Stored items:
%%

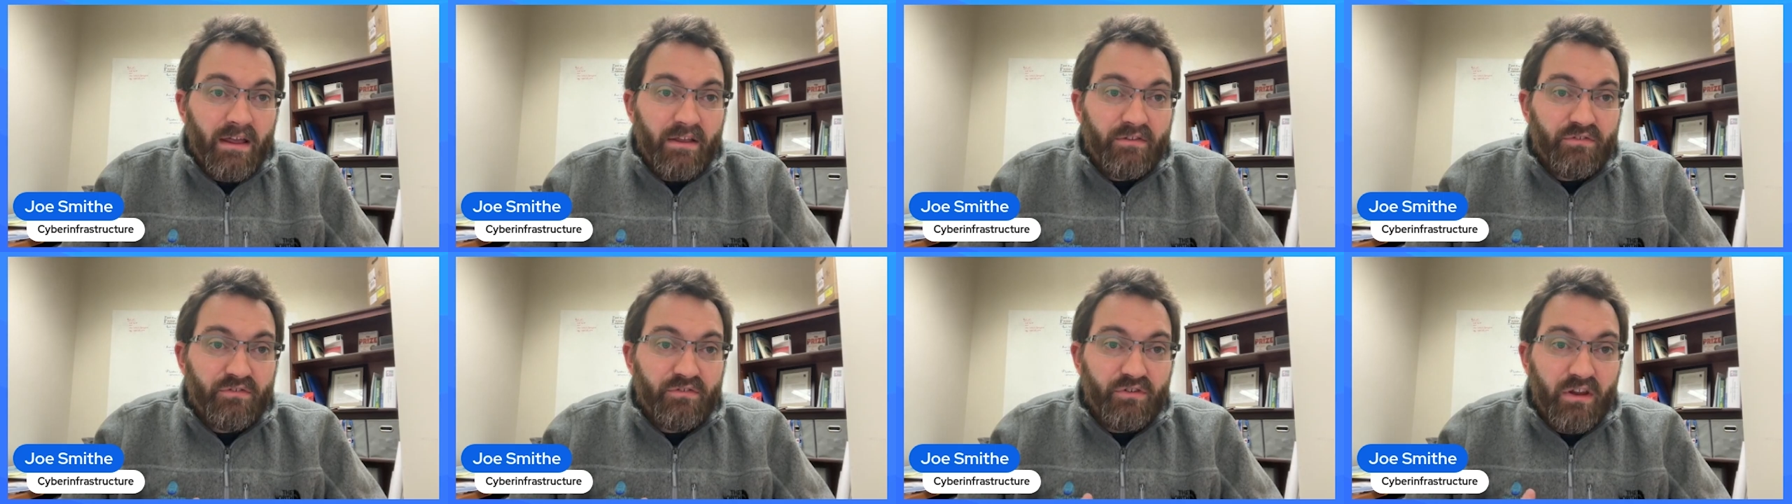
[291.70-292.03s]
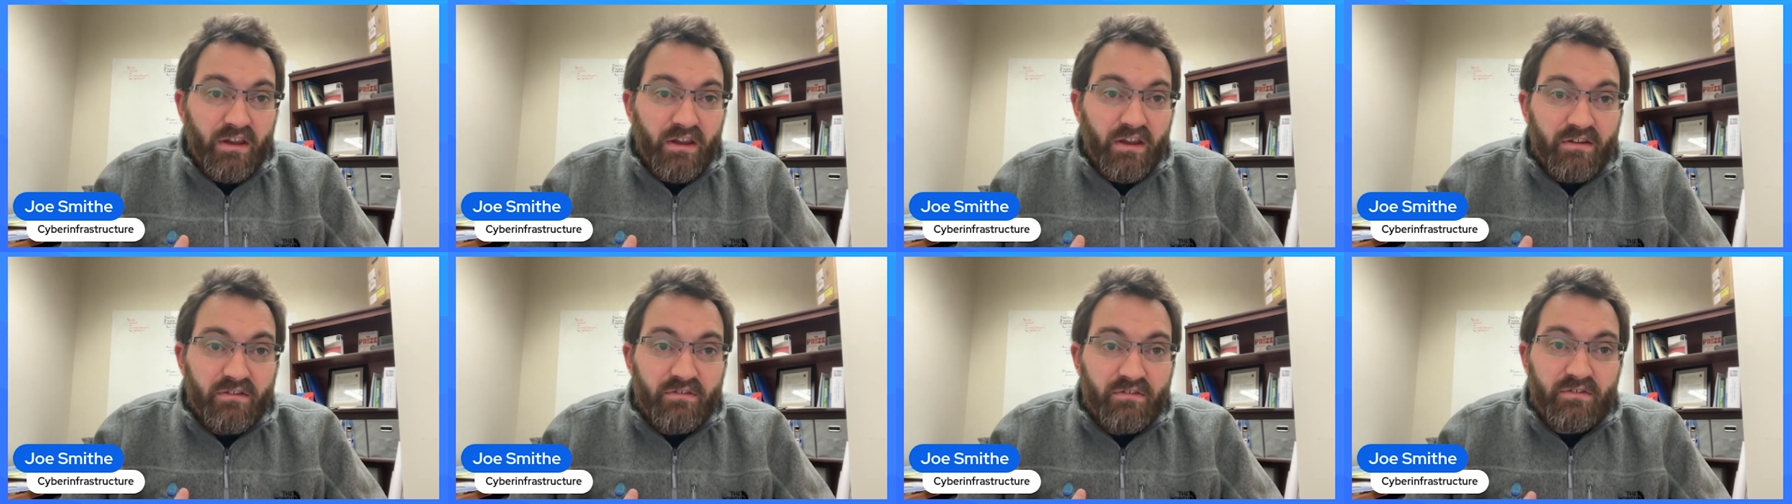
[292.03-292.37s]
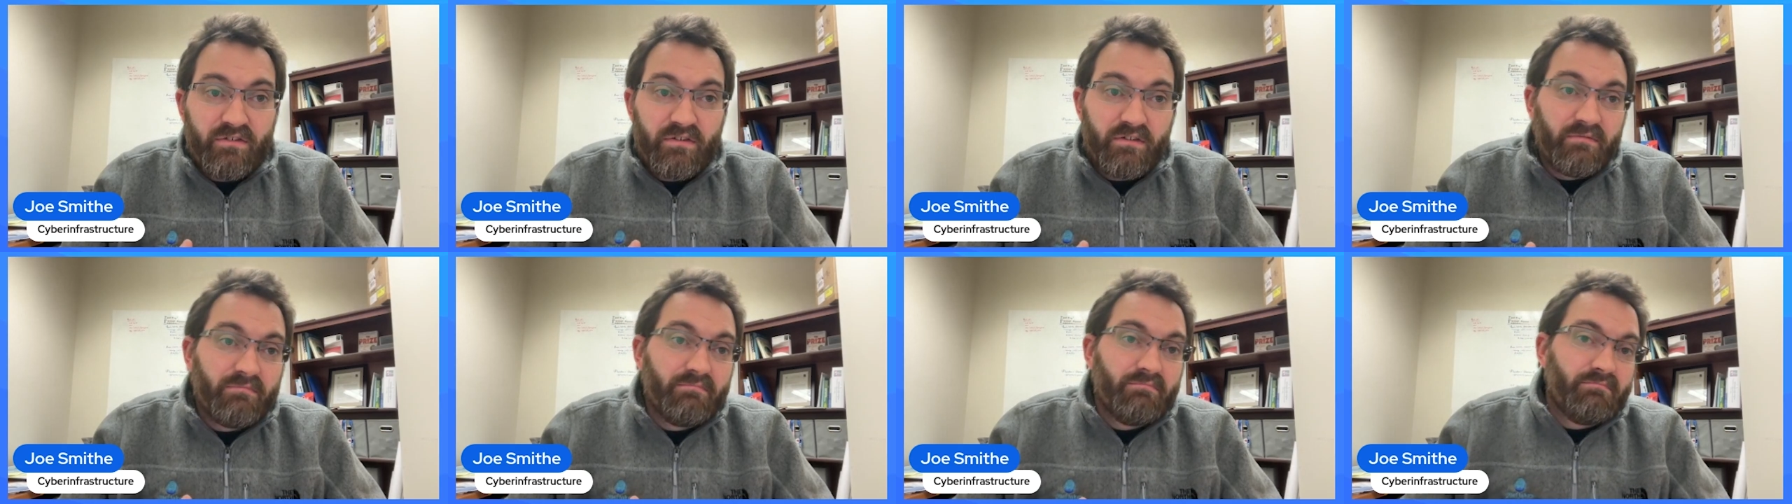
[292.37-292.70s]
has
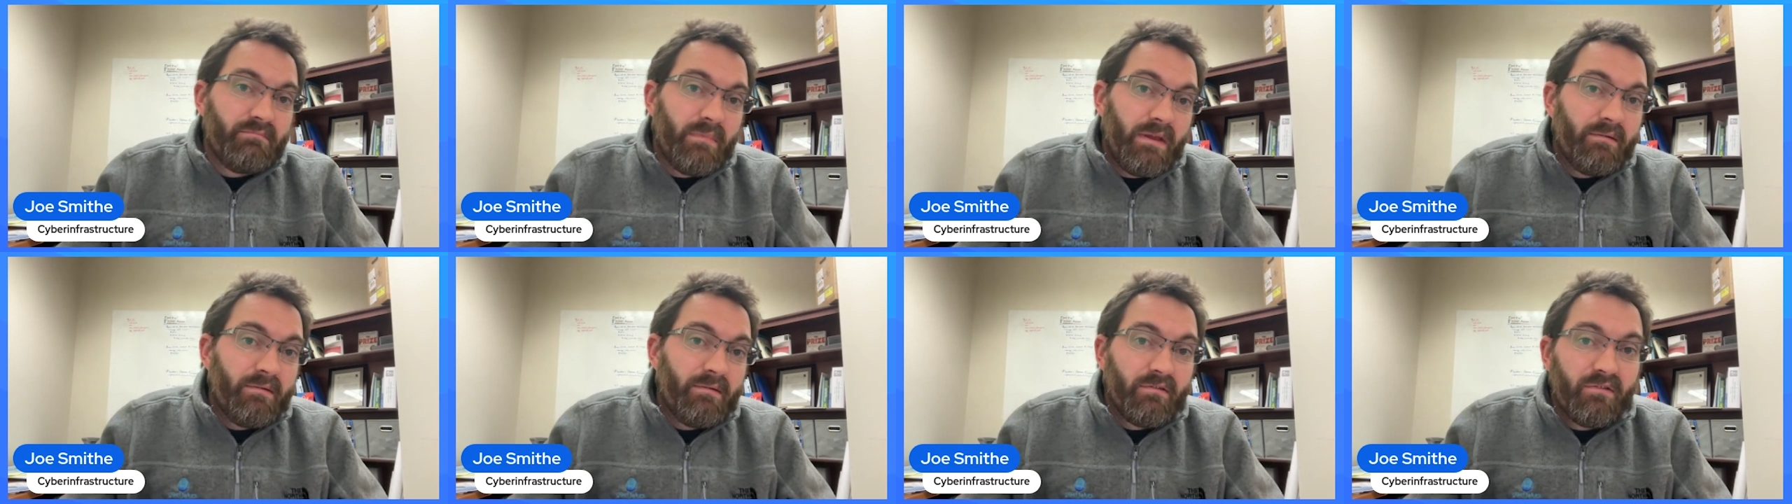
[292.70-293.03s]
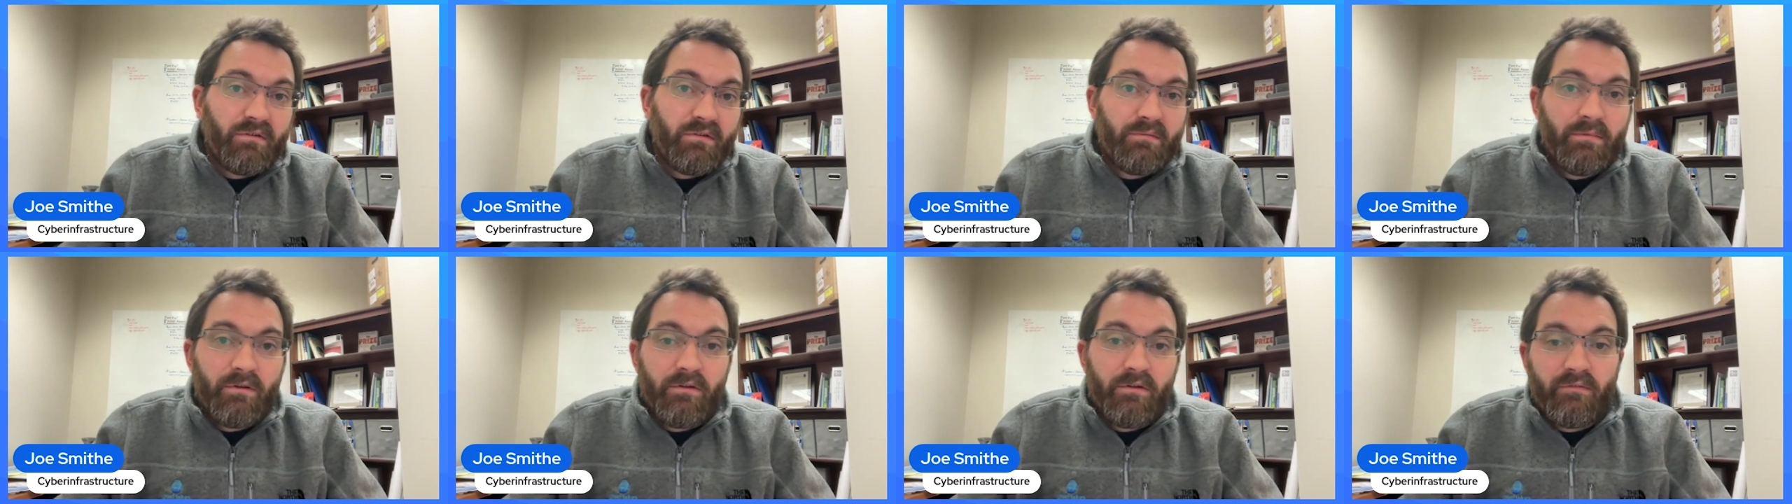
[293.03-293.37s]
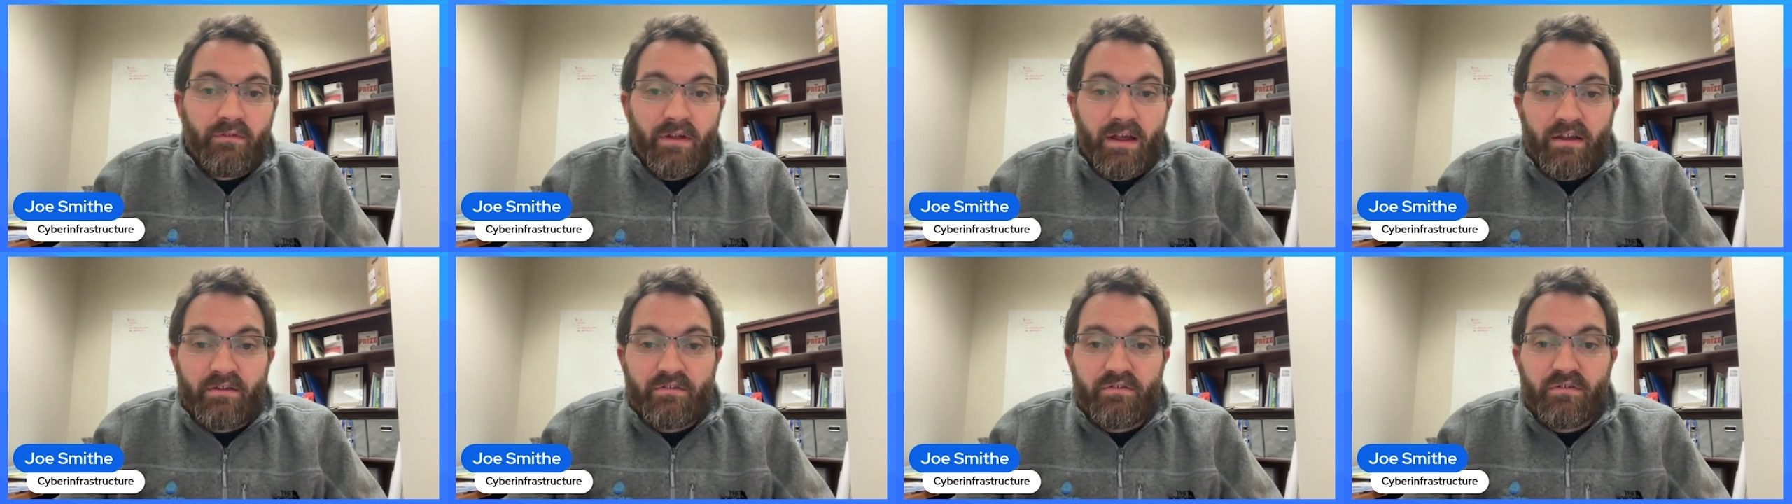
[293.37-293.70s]
changed, and maybe a little bit of
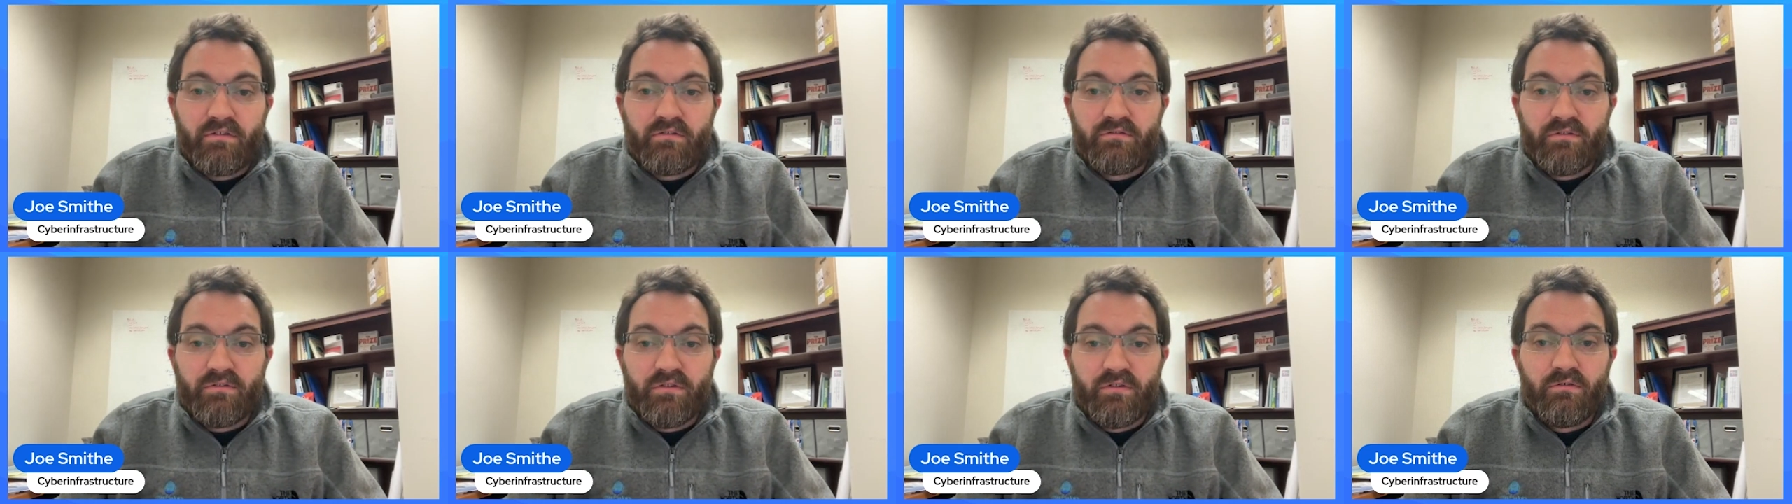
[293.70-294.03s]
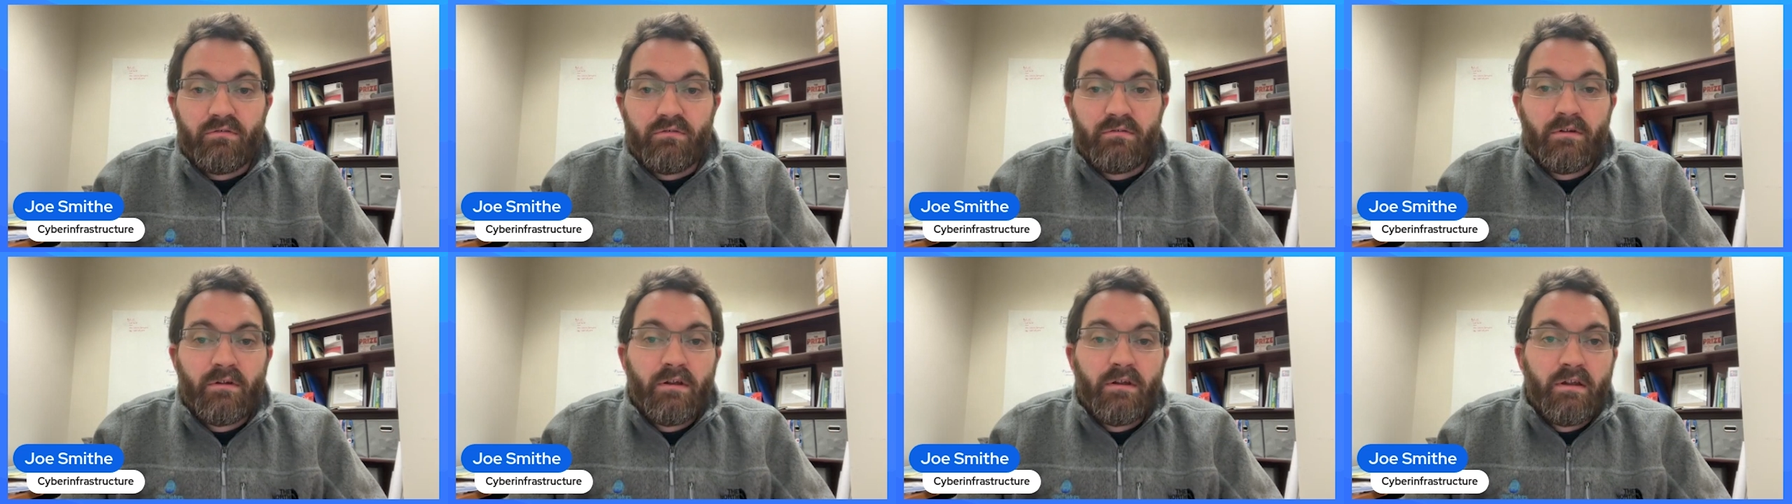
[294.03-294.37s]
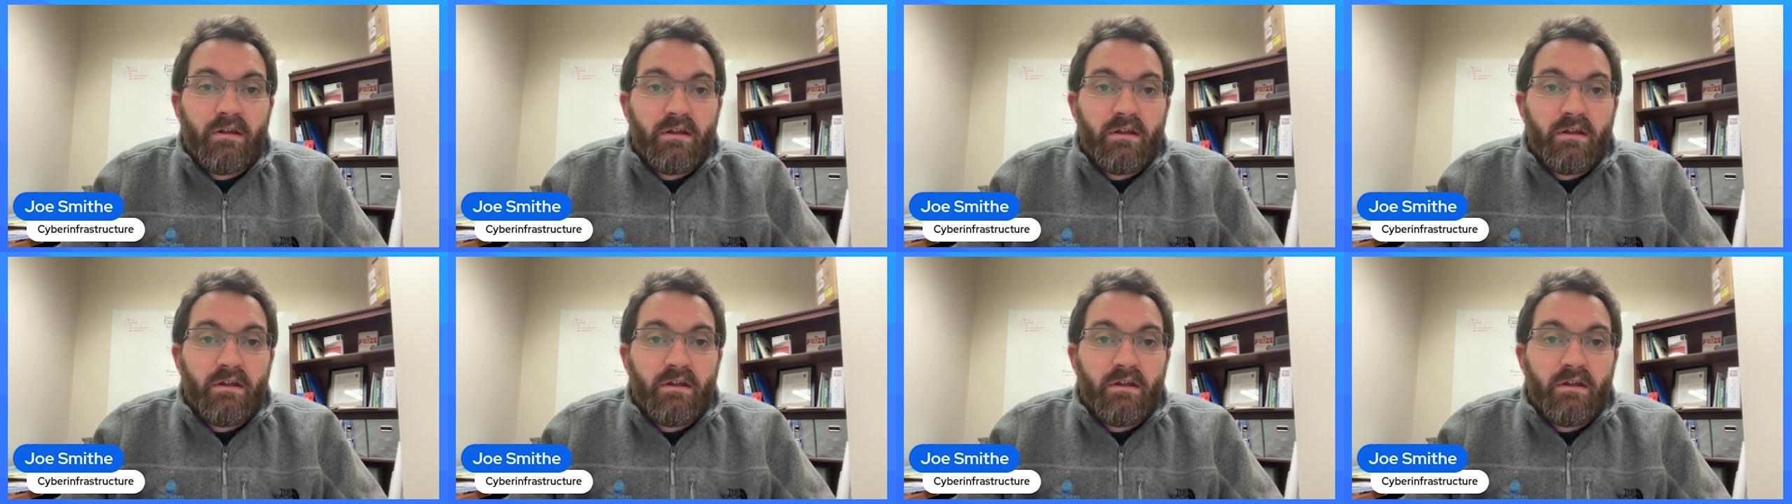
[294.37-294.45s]
last year too,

%%

Give again, exactly as written, the lines from the one with "[292.37-292.70s]" through the last line of the entries above, but skip the pictures.

[292.37-292.70s]
has
[292.70-293.03s]
[293.03-293.37s]
[293.37-293.70s]
changed, and maybe a little bit of
[293.70-294.03s]
[294.03-294.37s]
[294.37-294.45s]
last year too,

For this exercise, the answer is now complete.